Furthermore, the military has historically played an outsized role in the country's politics, regularly interfering in administration and shaping key decisions, often at the expense of civilian leadership.

"The country faces an unsettled political as well as internal security situation, especially in the wake of the highly controversial and tainted elections in February 2024," said Sherani. "The government is aiming to increase tax revenue by over 40% in fiscal year 2024–25 under the strictures of the staff-agreed IMF programme. However, much of this revenue is expected from existing taxpayers, with traditional political constituents such as agriculturists and retailers evading serious measures yet again to coopt them into the tax base."
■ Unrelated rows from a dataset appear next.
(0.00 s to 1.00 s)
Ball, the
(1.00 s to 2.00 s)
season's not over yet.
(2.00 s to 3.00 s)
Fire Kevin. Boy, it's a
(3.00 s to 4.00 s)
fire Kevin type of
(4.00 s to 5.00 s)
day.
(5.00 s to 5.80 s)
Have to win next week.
Moreover, the political and economic turmoil has had dire consequences for the Pakistani people. The country faces a growing poverty challenge – the World Bank estimates that the poverty rate stood at 37.2% of the population in April 2023 (people earning less than US$3.65 per day at 2017 purchasing power parity). A declining labour market, lower remittances, rising prices and natural disasters have contributed to the rise in poverty.
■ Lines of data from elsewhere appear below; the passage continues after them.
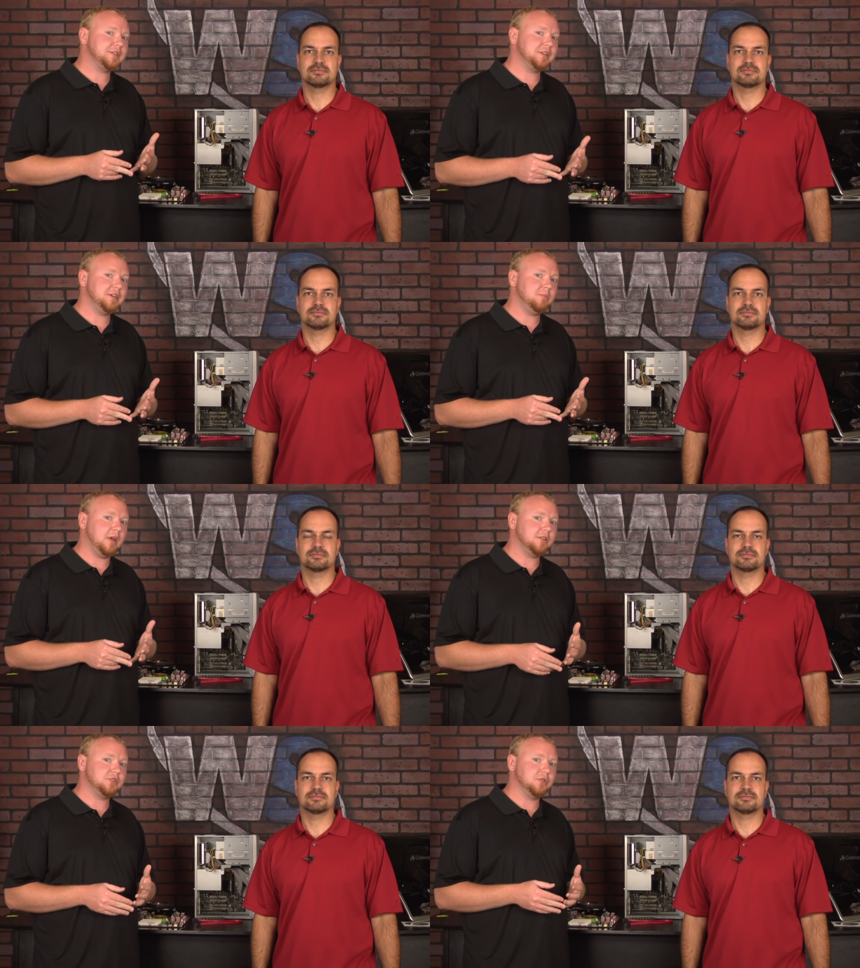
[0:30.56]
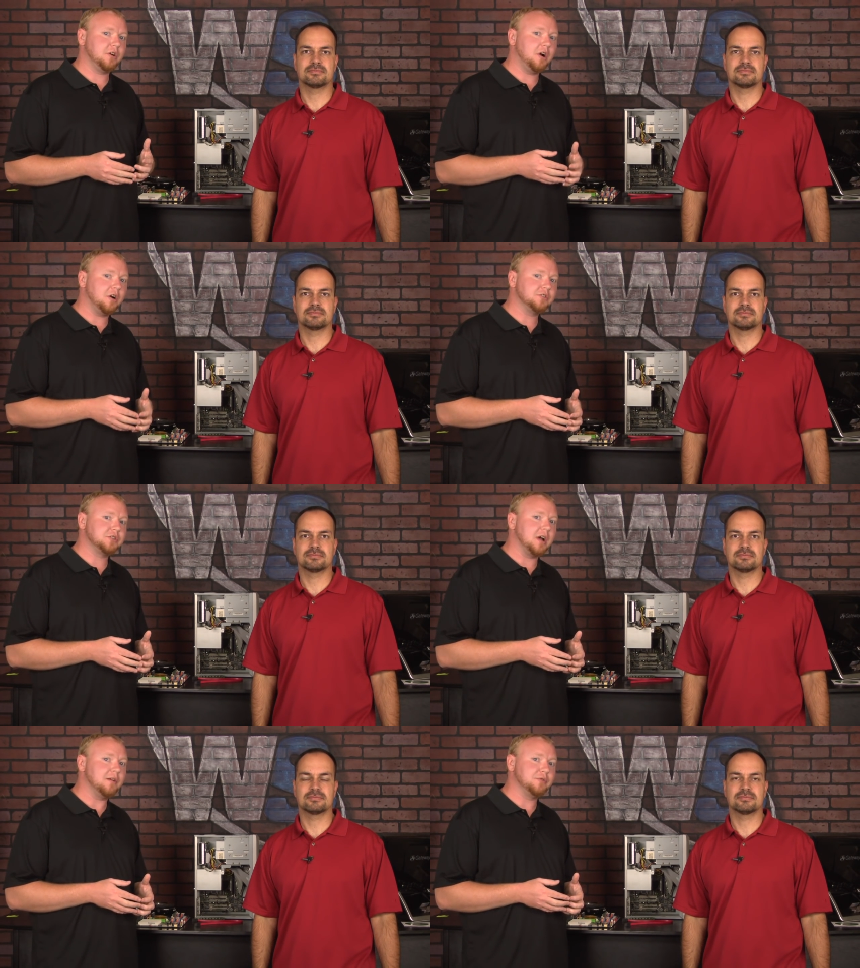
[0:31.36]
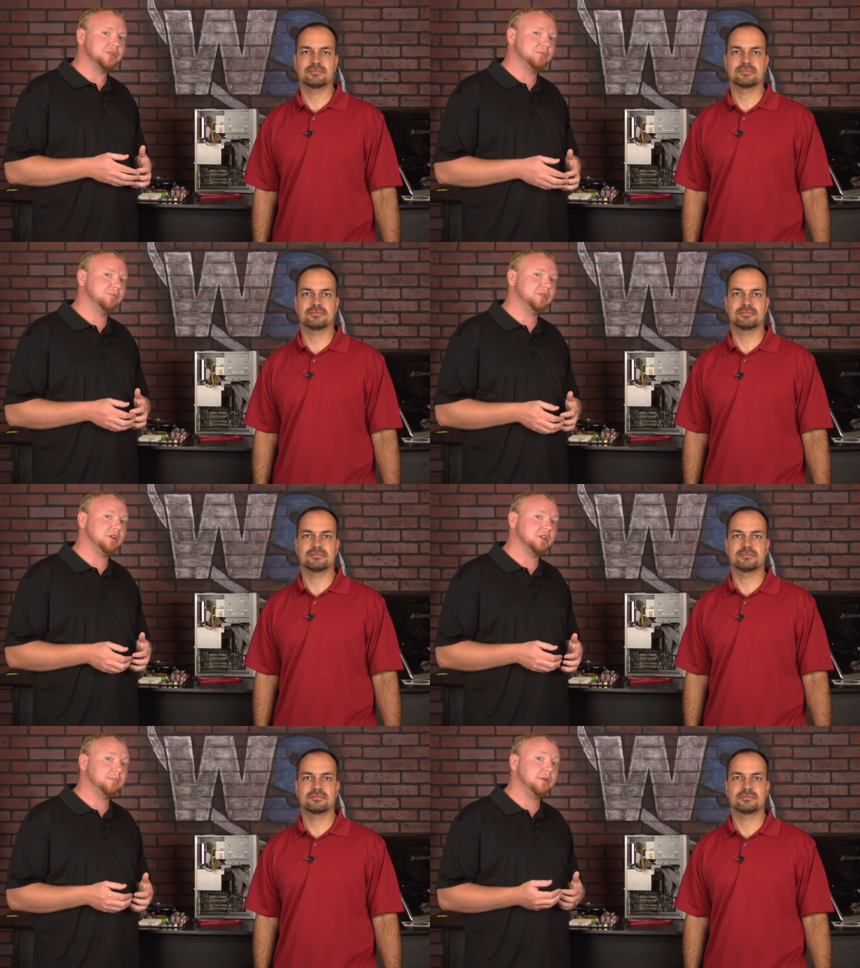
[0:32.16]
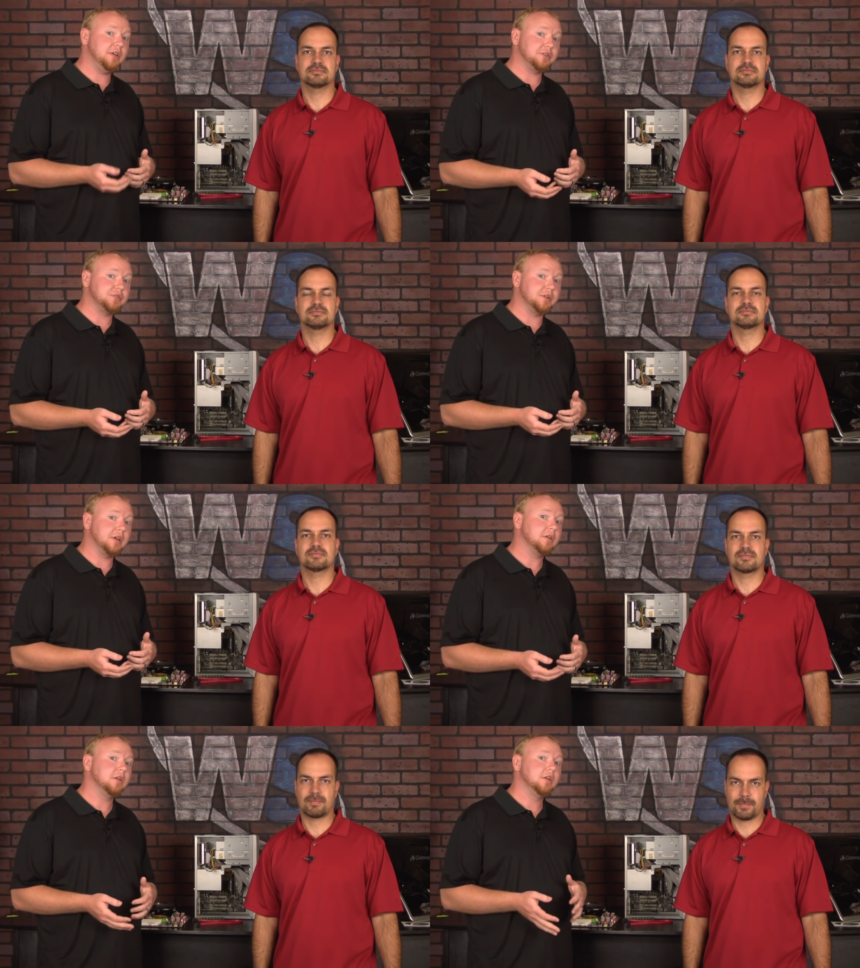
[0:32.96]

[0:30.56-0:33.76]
Speaker 1: the same as your hard drive, which is what we talked about yesterday.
With two-thirds of the population aged under 30, the government is under significant pressure to achieve economic stability and create job opportunities. However, with youth unemployment at 11%, the combination of economic issues and political instability creates a volatile situation. The risk of a crisis similar to those experienced by Sri Lanka and Bangladesh remains high.

Furthermore, experts say that corruption, political instability, weak institutions and a lack of accountability have hampered the country's economic progress.

"Pakistan has been governed poorly for much of its existence by an extractive ruling elite which has received ample support from international backers, including major countries in the West," said Sherani. Pakistan is ranked 133rd out of 180 countries, according to Transparency International's 2023 Corruption Perceptions Index.

"As a rating agency, we just focus on the ability and willingness of the government to repay its debt obligations," said Krustins. "I suppose the core focus of the IMF when it engages in the country is the stability of public and external finances, of macroeconomic indicators. The IMF engages with all sorts of political arrangements and governance structures. And even the governance aspects that it does include in its programmes, it finds a very difficult thing to really push.

"A related example would be Egypt, where for years the IMF has preached the virtues of a more balanced approach between the military and the private sector, reducing the role of the military in the economy to foster greater development. It has not been very successful in pursuing this.

"Pakistan's targets for tax burden as a proportion of GDP are ambitious. In our forecast, we only assume partial implementation. On the face of it, the government has the projections that it has for increasing tax, which are aligned with the IMF. It does have a breakdown and it knows where everything comes from. But to just achieve these gains, there is a real implementation challenge."

In April, the World Bank noted that the new government faced a challenging macroeconomic environment while working towards stabilisation and critical structural reforms. To manage the risks, it recommended the government ensure sound economic management and carefully control fiscal spending.

In May, the government asked China if it would agree to restructure US$15bn in energy debt. China has set up 21 energy projects in Pakistan at a total cost of US$21bn, including around US$5bn in equity. The loans for these projects were obtained by Chinese investors at an interest rate of Libor plus 4.5%, which Pakistan is responsible for paying. Pakistan's proposal would involve extending debt repayments from 10 to 15 years. This would reduce the outflow of foreign currency by US$550m–$750m a year.

As Sherani says: "It appears that without a more serious effort at a credible debt restructuring or reprofiling involving all external creditors, Pakistan will remain in the woods with regards to its external account in the medium term."